Präsidentenwechsel bei Cll-Honeywell Bull:\Brulé stolpert über verpatzten Olivetti-Flirt

10.07.1981

PARIS (hh) - Zum Rücktritt gezwungen wurde der Präsident der CII-Honeywell Bull, Paris, Jean Pierre Brulé, auf einer Sondersitzung des Verwaltungsrates. Das "Tribunal" wurde auf Betreiben von Roger Fauroux einberufen, dem Präsidenten des Mehrheitsaktionärs Compagnie des Machines Bull (MB) und Generaldirektor der MB-Mutter St. Gobain Pont-á-Mousson.

Vorangegangen sind diesem Schritt mehrmonatige Querelen in der obersten Führungsetage. Dem abgesetzten Präsidenten wird eine verfehlte Geschäftspolitik und mangelnde Kooperationsbereitschaft innerhalb des Konzerns vorgeworfen. Zu seinem Nachfolger wurde Maxime Bonnet, seit Mitte der 60er Jahre bei CII-Honeywell Bull, gewählt.

CII-Honeywell Bull, nach Scheitern der Unidata auf Betreiben der französischen Regierung als Fusion zwischen CII und Honeywell Bull ins Leben gerufen, sollte nach dem Wunsch Brules ein französischer "Gigant" auf dem Sektor der Büroautomation werden.

Mit staatlicher Unterstützung und umfangreichen Auftragen der öffentlichen Hand gelang es Brulé, noch 1979 einen Bilanzgewinn von 89 Millionen Franc zu erwirtschaften. Brulé holte einerseits amerikanisches Know-how nach Frankreich, geriet aber andererseits in eine überproportionale Abhängigkeit von amerikanischer Technologie. Rund 60 Prozent des Brutto-Umsatzes werden derzeit mit Produkten amenkanischer Herkunft erwirtschaftet, schreibt die Tageszeitung Le Monde. Hierbei sei die Entwicklung französischer Produkte vernachlässigt worden. Nachdem die "europäisch operierende" Gruppe St.
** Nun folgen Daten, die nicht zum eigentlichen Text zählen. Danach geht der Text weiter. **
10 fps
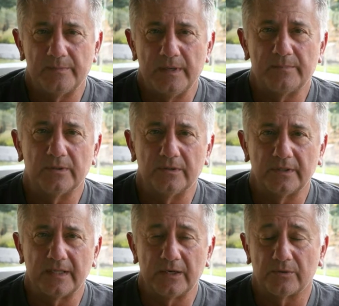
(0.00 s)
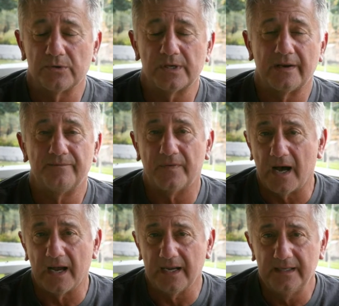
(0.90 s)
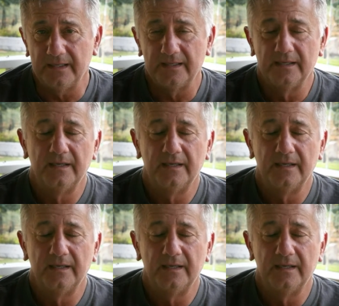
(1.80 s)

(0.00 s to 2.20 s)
people look that it grows on a vine,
Gobain nach und nach die Kontrolle über Cll-Honneywell Bull über die Strategie auf.

St. Gobain, die über ihre Tochter Cadamas auch eine Beteiligung an Olivetti hält, verfolgt das Ziel, eine potente europäische Gruppe auf dem Sektor der Datenverarbeitung und Büroautomation zu schaffen. Daß nun der gewünschte Synergieeffekt zwischen Olivetti und CII-Honeywell Bull nicht zustande gekommen ist, war einer der Hauptvorwürfe, mit denen Brulé auf der Verwaltungsratssitzung konfrontiert wurde.

Einen wichtigen Grund für die Entscheidung, den Präsidenten abzuwählen, sehen Branchenkenner auch in zunehmenden finanziellen Schwierigkeiten, die die Politik Brulés hervorgerufen habe.

Schon im Vorjahr seien Organisationsmängel in der Produktion zu Tage getreten, die dazu geführt hätten, daß erhebliche Lieferverzögerungen aufgetreten seien. Die Werke in Angers und Belfort sind demnach nicht in der Lage gewesen, die Nachfrage zu befriedigen. Deshalb hatte man in großem Stil auf die Lieferbereitschaft des amerikanischen Partners zurückgreifen müssen.

Kenner der Szene sprechen gegenüber "Le Monde" von einer "wahren Luftbrücke". Die daraufhin erfolgte Kapazitätsaufstockung der französischen Werke (1980 wurden 800 neue Arbeitsplätze geschaffen) führt nun zu einer "Produktion auf Halde", die nicht ohne Schwierigkeiten abzubauen ist.

Die zufriedenstellenden Ergebnisse des Jahres 1980 scheinen zudem teilweise, so ein gut unterrichteter Informant, durch buchungstechnische Manöver entstanden zu sein. Man habe "in gewissem Sinne" Geschäfte des Jahres 1981 vorweggenommen.

St. Gobain, zu früherer Zeit von Brulé gegenüber der Compagnie Genérale d´Electricité (CGE) als Aktionär vorgezogen, um mit einem "nichtengagierten" Partner die eigene Politik unbeirrt fortsetzen zu können, habe sich nun entschlossen, seine Verantwortung als Aktionär wahrzunehmen und sich von dem ungeliebten Präsidenten zu trennen, schreibt Le Monde.

Das Abstimmungsergebnis des Verwaltungsrates fiel dennoch denkbar knapp aus: Von den elf Mitgliedern stimmten nur sechs gegen Brulé.